Abstract

Recent advances in Computer Vision have contributed to solid accuracy and efficiency improvements in many tasks such as object detection and tracking, enabling new opportunities for video analytics. In this paper, we initiate the study of ranked window queries that aim to retrieve clips from large video repositories in which objects co-occur in a query-specified fashion. For example, ranked window queries allow retrieval of clips of a set duration (e.g., 10 seconds) with the highest score from a long video, where at least the same 3 cars (with matching conditions based on suitably defined metadata) appear jointly.

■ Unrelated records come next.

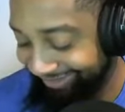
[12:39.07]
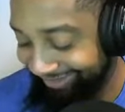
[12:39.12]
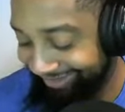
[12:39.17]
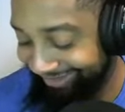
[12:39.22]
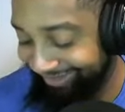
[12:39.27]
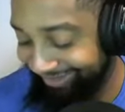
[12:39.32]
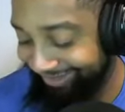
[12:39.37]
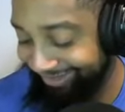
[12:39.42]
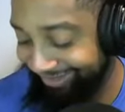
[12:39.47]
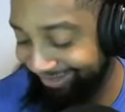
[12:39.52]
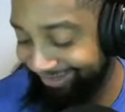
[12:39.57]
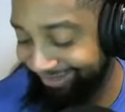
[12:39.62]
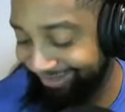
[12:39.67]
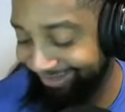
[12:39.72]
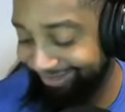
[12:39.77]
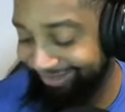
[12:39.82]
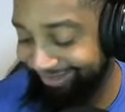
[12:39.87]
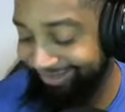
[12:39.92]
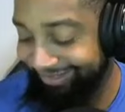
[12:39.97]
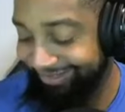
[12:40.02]

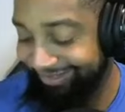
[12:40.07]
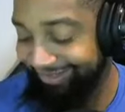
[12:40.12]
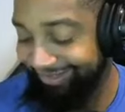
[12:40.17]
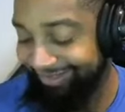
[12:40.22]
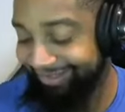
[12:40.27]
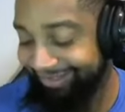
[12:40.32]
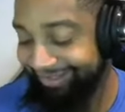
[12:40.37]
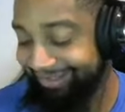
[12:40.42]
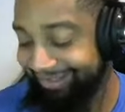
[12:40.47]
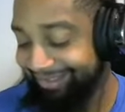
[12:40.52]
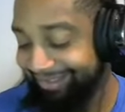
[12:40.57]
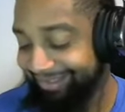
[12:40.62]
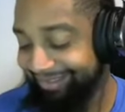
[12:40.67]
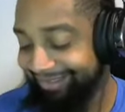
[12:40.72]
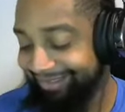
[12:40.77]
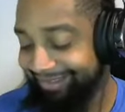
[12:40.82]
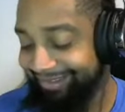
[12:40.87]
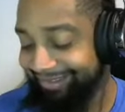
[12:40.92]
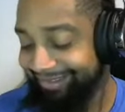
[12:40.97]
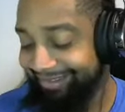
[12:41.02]

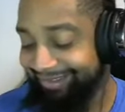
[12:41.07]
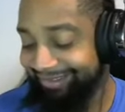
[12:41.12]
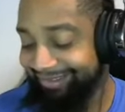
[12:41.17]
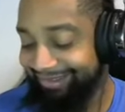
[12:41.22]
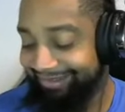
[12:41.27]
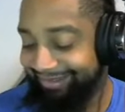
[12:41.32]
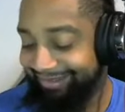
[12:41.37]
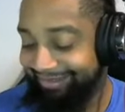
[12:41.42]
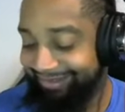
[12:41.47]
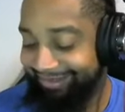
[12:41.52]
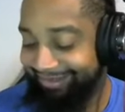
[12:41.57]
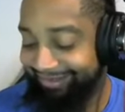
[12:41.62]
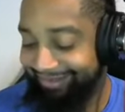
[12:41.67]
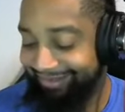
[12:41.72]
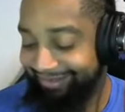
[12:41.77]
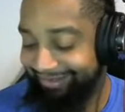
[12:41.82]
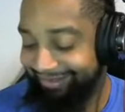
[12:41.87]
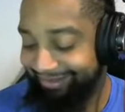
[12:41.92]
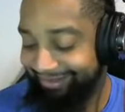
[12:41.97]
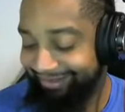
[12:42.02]

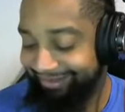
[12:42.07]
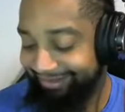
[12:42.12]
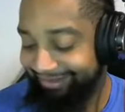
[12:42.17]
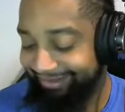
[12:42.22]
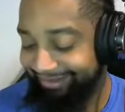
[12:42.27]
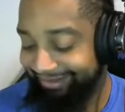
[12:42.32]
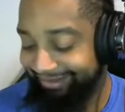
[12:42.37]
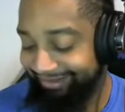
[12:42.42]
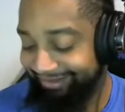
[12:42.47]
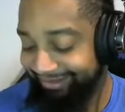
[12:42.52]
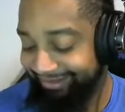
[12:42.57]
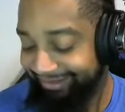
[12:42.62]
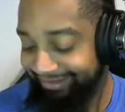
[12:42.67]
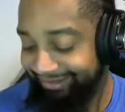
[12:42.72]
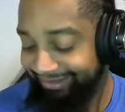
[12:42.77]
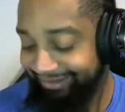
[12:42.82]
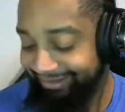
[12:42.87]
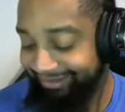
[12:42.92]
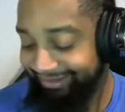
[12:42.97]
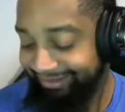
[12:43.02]

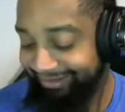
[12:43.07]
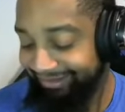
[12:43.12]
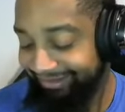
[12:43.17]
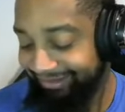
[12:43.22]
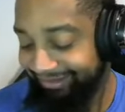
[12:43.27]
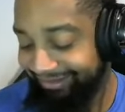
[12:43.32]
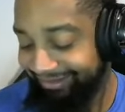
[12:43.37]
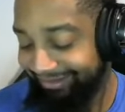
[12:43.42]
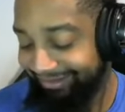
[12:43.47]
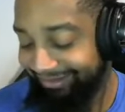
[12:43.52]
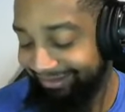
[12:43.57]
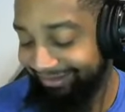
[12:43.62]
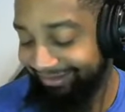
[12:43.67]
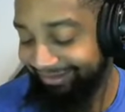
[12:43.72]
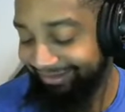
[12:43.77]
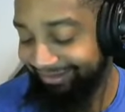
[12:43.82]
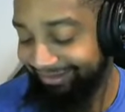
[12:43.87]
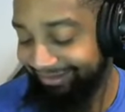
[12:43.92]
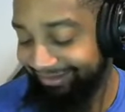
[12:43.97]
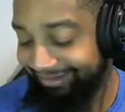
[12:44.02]

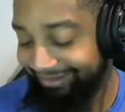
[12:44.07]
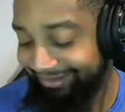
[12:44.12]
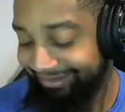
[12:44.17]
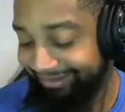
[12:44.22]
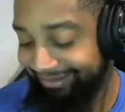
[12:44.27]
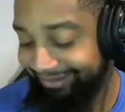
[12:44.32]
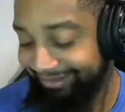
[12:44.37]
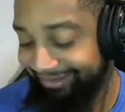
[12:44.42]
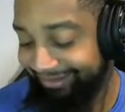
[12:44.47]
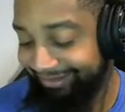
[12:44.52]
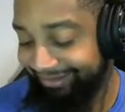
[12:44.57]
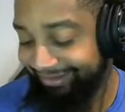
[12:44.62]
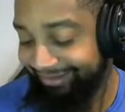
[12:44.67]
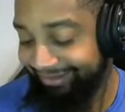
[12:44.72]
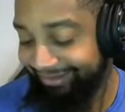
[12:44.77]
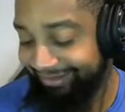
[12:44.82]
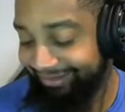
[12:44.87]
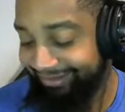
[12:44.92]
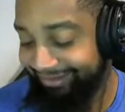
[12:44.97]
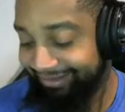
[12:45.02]

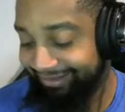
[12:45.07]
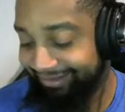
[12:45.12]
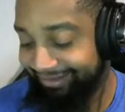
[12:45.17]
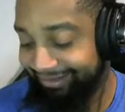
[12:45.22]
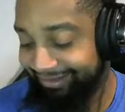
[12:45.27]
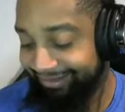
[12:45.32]
(not speaking)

To answer such queries, we propose a two-phased approach, which builds indexes for all desired objects of the given videos during an Ingestion Phase and evaluates query answers efficiently in the Query Phase. During the Ingestion Phase, the proposed Partition-Based Index Construction (PBIC) algorithm builds indexes on partitions obtained by splitting each given video. Leveraging such indexes, queries are answered in the Query Phase using the Partition-Based Query Processing (PBQP) algorithm, which efficiently produces the desired (query-specified) number of results with the highest scores. We present the outcome of a thorough performance study on real videos that evaluates the performance of the proposed algorithms by varying parameters of interest. Our results indicate that the proposed set of techniques are capable of processing queries efficiently at scale, demonstrating multiple orders of magnitude speedups over other applicable approaches.